After reading your description of the Whittier Narrows Earthquake of 1987, all I can say is, “Holy Crap!” I probably would have had a coronary.
I lived in Santa Barbara back then, and I felt that earthquake there, too, although nothing like what you experienced.
I think it was in October of that year. Around 7 AM I was sitting at a desk in my bedroom, talking on the telephone to a business associate in London. I had to get on the phone early because of the eight hour time difference.
After I hung up, I noticed the desk was moving. I ran into the hallway on the second floor of the townhouse, and I noticed that a huge lighting fixture hanging from a chain over the steps was madly swinging back and forth. On the radio, I heard what had happened in Whittier and across the LA Basin.
I remember seeing on TV later in the day a college girl sitting on the ground, in shock with people trying to help her. Apparently she and her sister had been walking out of a parking structure at either Cal State LA or Cal State Dominguez Hills when the earthquake struck. A concrete wall fell down, and killed this young woman’s sister.
Elsewhere, a construction worker was digging a large hole at a construction site in the LA area, and the earthquake caused the hole to collapse on the man, killing him.
If I remember correctly, several other people lost their lives in that quake.
About seven years ago, I bought a book on eBay from a woman in Northridge.
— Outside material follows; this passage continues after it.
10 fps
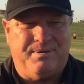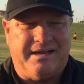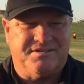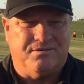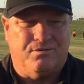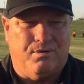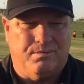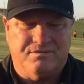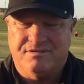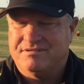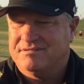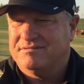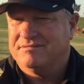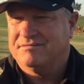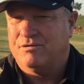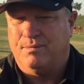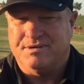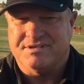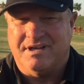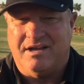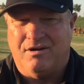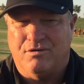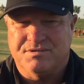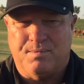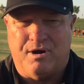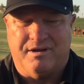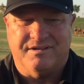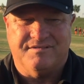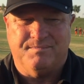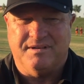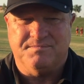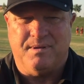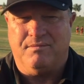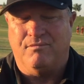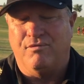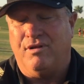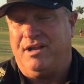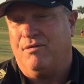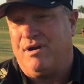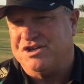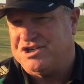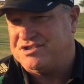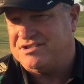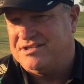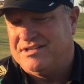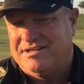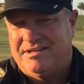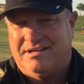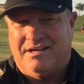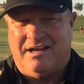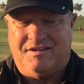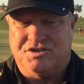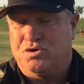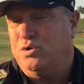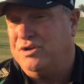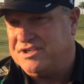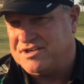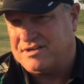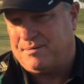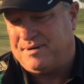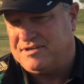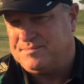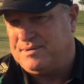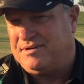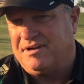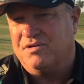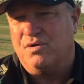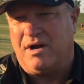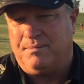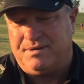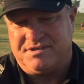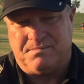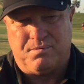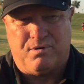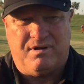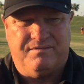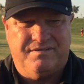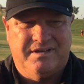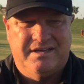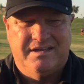Paso Robles Horse Park has been really gracious. The school district up here has been incredibly supportive.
She told me that the shaking from the January 17, 1994 Northridge Earthquake defied description.
The woman collected antique glass, and she told me that so much of her antique glass had broken, she had to bring large garbage cans into the house and fill them with the shards.
I don’t know if this is true, but somewhere I read that the Northridge Earthquake 21 years ago today was a 7.1, but the Clinton Administration downgraded it below a 7.0. The reason: the government would have to kick in a lot more money if the “official” Richter reading was 7.0 or higher.
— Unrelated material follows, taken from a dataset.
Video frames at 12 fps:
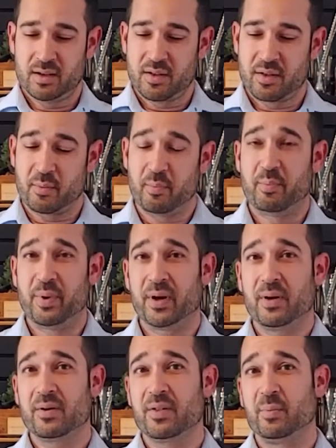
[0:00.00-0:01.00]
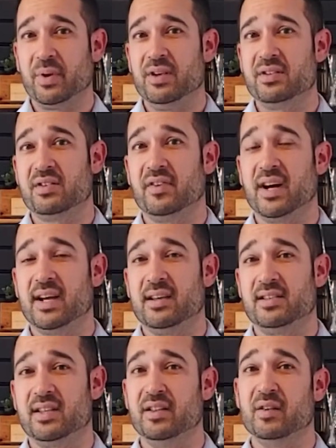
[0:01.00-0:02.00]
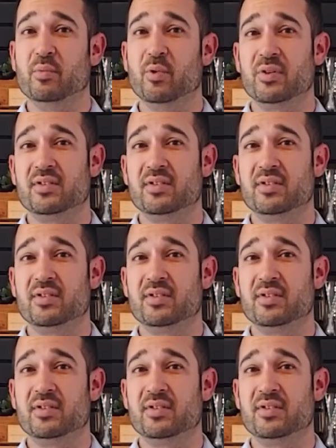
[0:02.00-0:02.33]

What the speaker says: The bigger the piece of ice and the more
I don’t know if this story is true or is just BS, but where the Clintons are concerned, you never know.
One of the strange things about the Whittier Narrows Earthquake was how it trashed some things in our house and spared others. Bookcases, shelving, and other objects oriented along an East-West axis were trashed and smashed into the floor. Others oriented along a North-South axis remained upright and most of the objects were unharmed aside from jumping around. The kitchen cabinets and the refrigerator-freezer were emptied into the floor, smashed, broken, and stirred with a sickly sweet smell from some of the alcohol and kitchen ingredients all not so gently stirred together. Fortunately a lot of antique glassware went entirely unharmed, because they were on the North-South shelving.
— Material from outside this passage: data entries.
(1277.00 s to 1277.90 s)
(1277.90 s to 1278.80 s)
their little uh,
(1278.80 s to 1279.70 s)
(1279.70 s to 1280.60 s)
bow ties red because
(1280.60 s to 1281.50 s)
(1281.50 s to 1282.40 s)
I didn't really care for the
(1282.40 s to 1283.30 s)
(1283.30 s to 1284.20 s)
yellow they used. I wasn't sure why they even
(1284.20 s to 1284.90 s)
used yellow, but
I had been working about 30 hours on an all night project, so I had just gone to sleep after seeing my spouse off to work when I was so rudely thrown out of the bed. My spouse was by this time safely in an office on the upper floors of the tallest skyscraper in the San Fernando Valley. All of the workers were sent home as a precaution. My spouse found me setting up the tent with all of the amenities in the backyard and wasn’t too happy about sleeping there for the next couple of days. I finally consented to the repeated demands to move back indoors to the bedroom, while I warned the anticipated potential 72 hour major aftershock was still due to come. As a precaution, I left the tent up and took more than a little ribbing for doing so. Sure enough, no sooner than we finally started to get some deep sleep for the first time in days and BANG! It took a few minutes for the shaking of the house and the aftershocks to quiet down. No more complaints from the spouse about roughing it outdoors in the tent...(grin).